Estos ordenamientos disocian lo que antes se hallaba concentrado en una sola Ley de Adquisiciones y Obras Públicas, "expedida con afanes codificadores". El cambio -hoy que estamos asediados por esta necesidad y este concepto- es medalla de doble cara. El autor glosa cada una. En su faz positiva, la nueva legislación "tiene la enorme virtud de acabar con el cúmulo de disposiciones administrativas que, a falta de reglamento de la ley anterior, pretendieron -sin mayor éxito- aclarar, precisar y explicar la norma legal". En su otra faz, esa legislación suscita este comentario: ha sobrevivido, en lo fundamental, la inmensa mayoría de los preceptos de la legislación anterior; las innovaciones de fondo son reducidas, y "no en todos los casos resultan convenientes", lo que "nos mueve a preguntarnos -sigue diciendo- si en rigor se requería de las nuevas leyes, o si hubiera sido preferible reformar la anterior". Es obvio que la pregunta del autor podría difundirse por otras vertientes del quehacer legislativo, que en ocasiones se esmera -dicen los críticos- en expedir leyes que no se necesitan, a cambio de no expedir las que se requieren.

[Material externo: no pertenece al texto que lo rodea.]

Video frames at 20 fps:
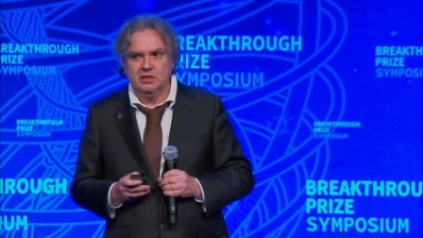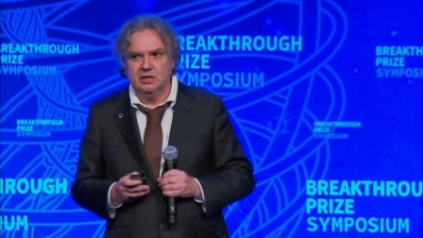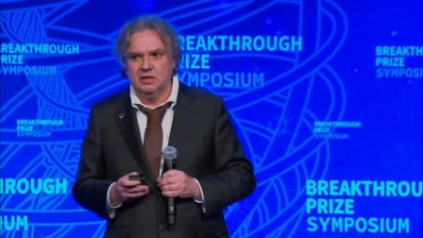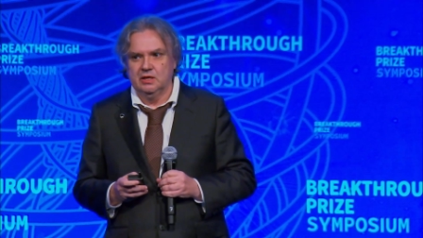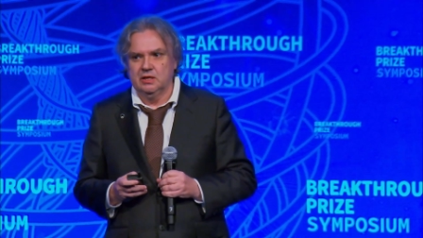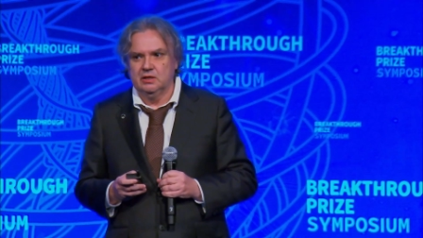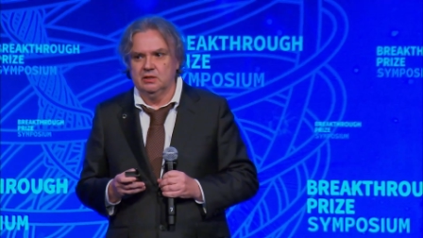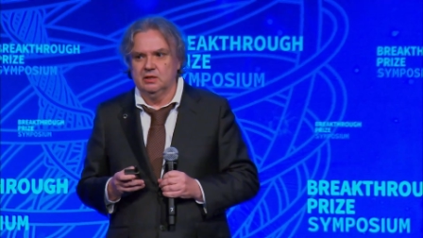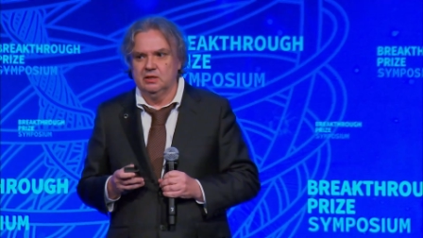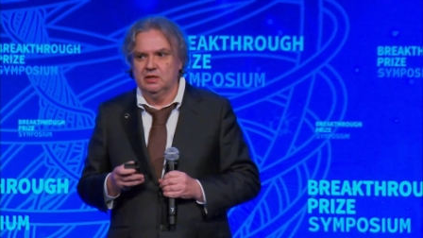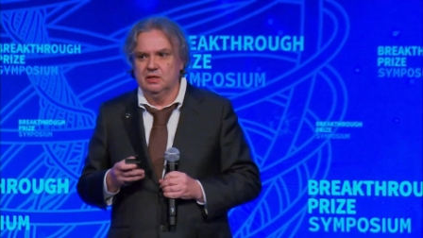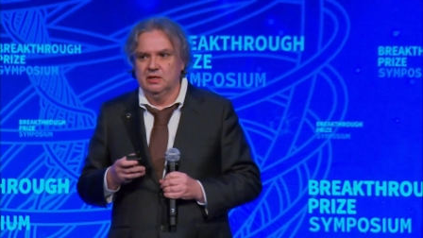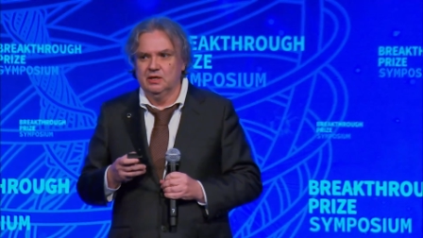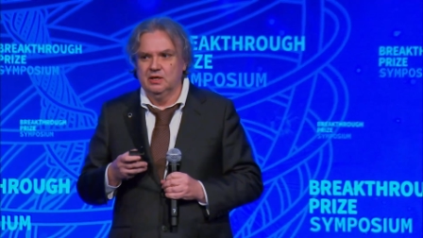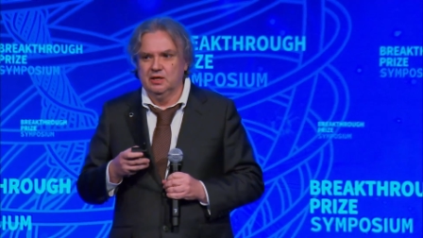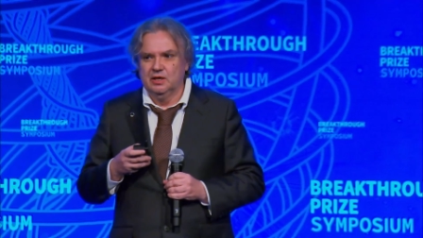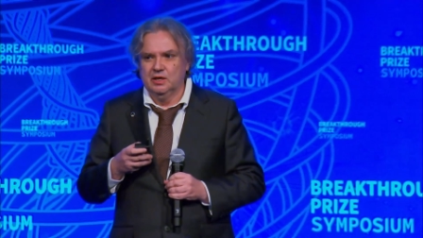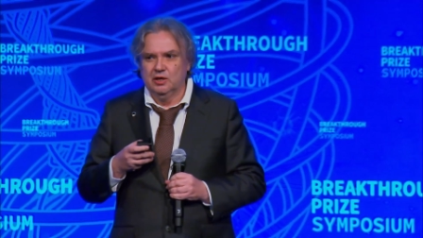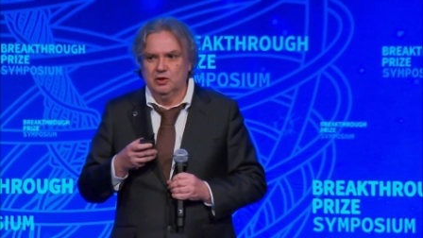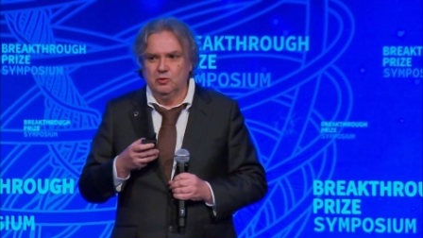And
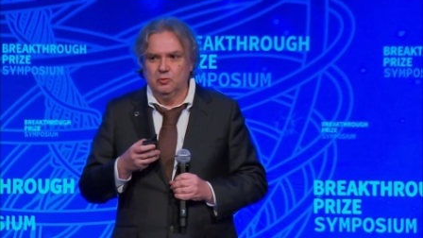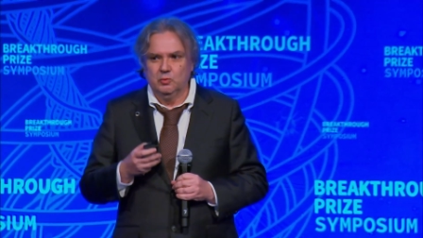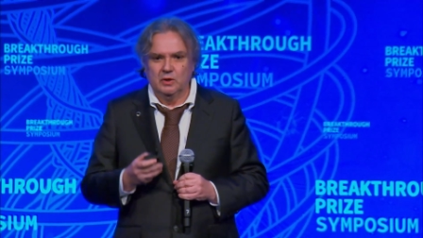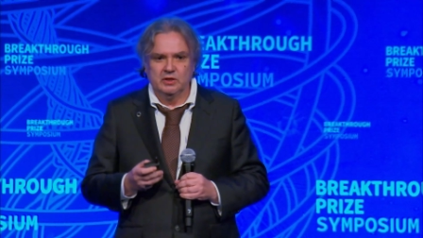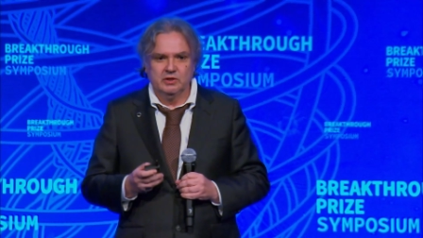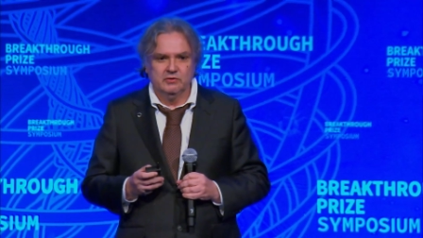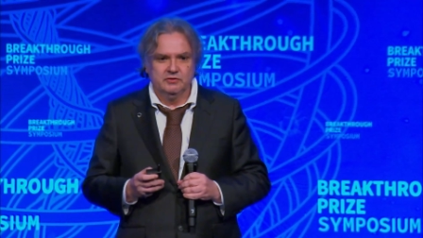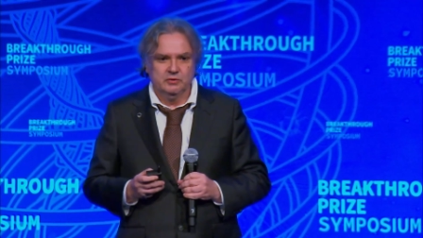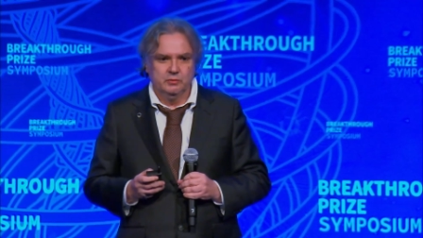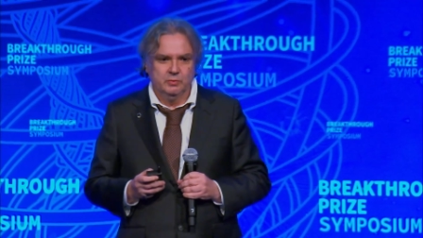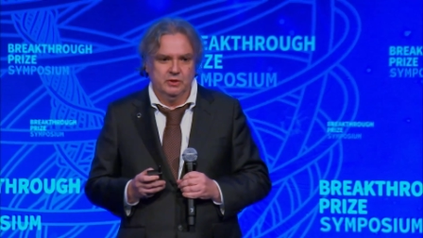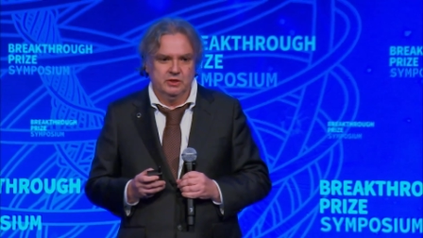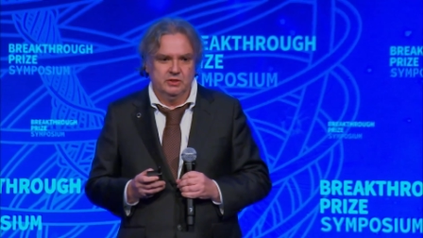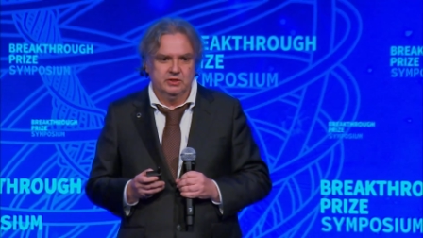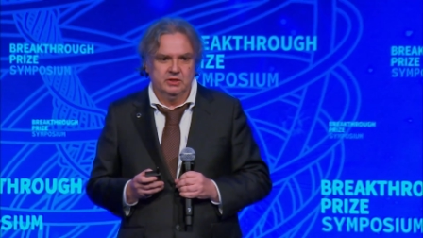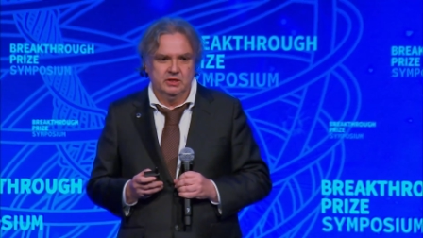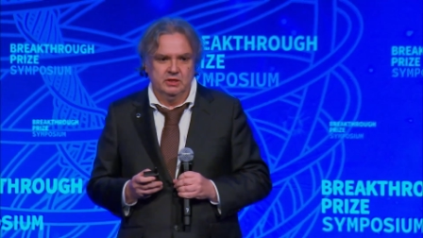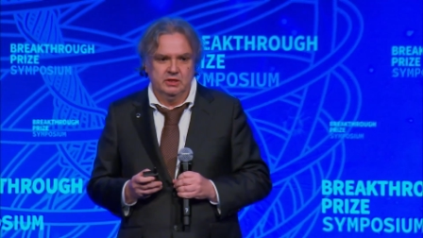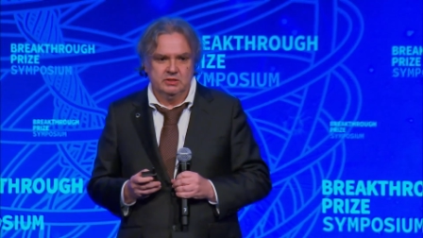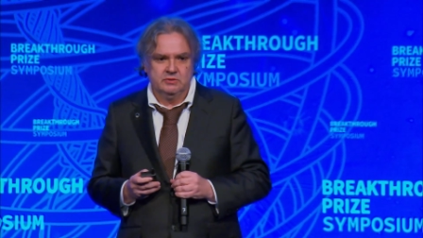one of the weird
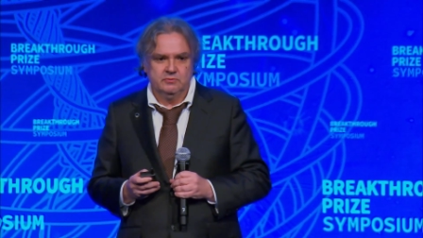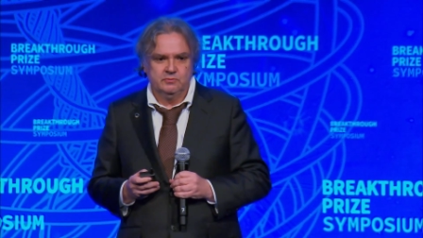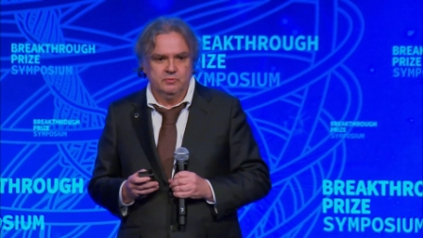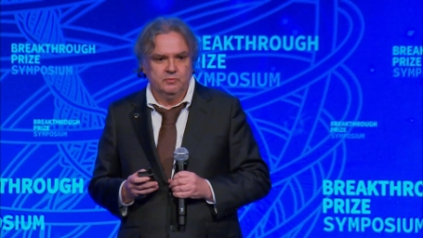things,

Fernández Ruiz conoce que ni la legislación se agota ni su aplicación se reduce al coloso federal, aunque ahí se encuentren las obras públicas y las adquisiciones mobiliarias más voluminosas y, por ende, los contratos más jugosos. Hay que ir a las entidades federativas, que tienen, cada vez más -y quizás mucho más, todavía, en el futuro cercano: producto del federalismo y del personalismo- su propia manera de organizar estos asuntos. Una buena muestra representativa, que el autor estudia, se integra con ordenamientos del Distrito Federal, el Estado de México y Jalisco. También hay oportunidad para reflexionar sobre normas municipales, que son el otro plano, creciente, de la administración pública.

Dejo aquí mis comentarios, que he querido cifrar, primero, en la personalidad del tratadista, como académico y como funcionario, a la que agrego el elogio que merece el hombre de bien, cualidad infrecuente; y segundo, en su producción madura, útil, orientadora, que es el resultado de aquella de condición generosa, buen cimiento de la meditación jurídica. Saludo la aparición del nuevo libro, aguardo la del que sigue y agradezco a don Jorge Fernández Ruiz su deferencia amistosa y valiente al encomendarme estos apuntes, que son muy poca cosa para lo que él y su trabajo merecen, pero son lo que yo he podido.

Sergio GARCÍA RAMÍREZ

*Investigadora del Instituto de Investigaciones Jurídicas de la UNAM.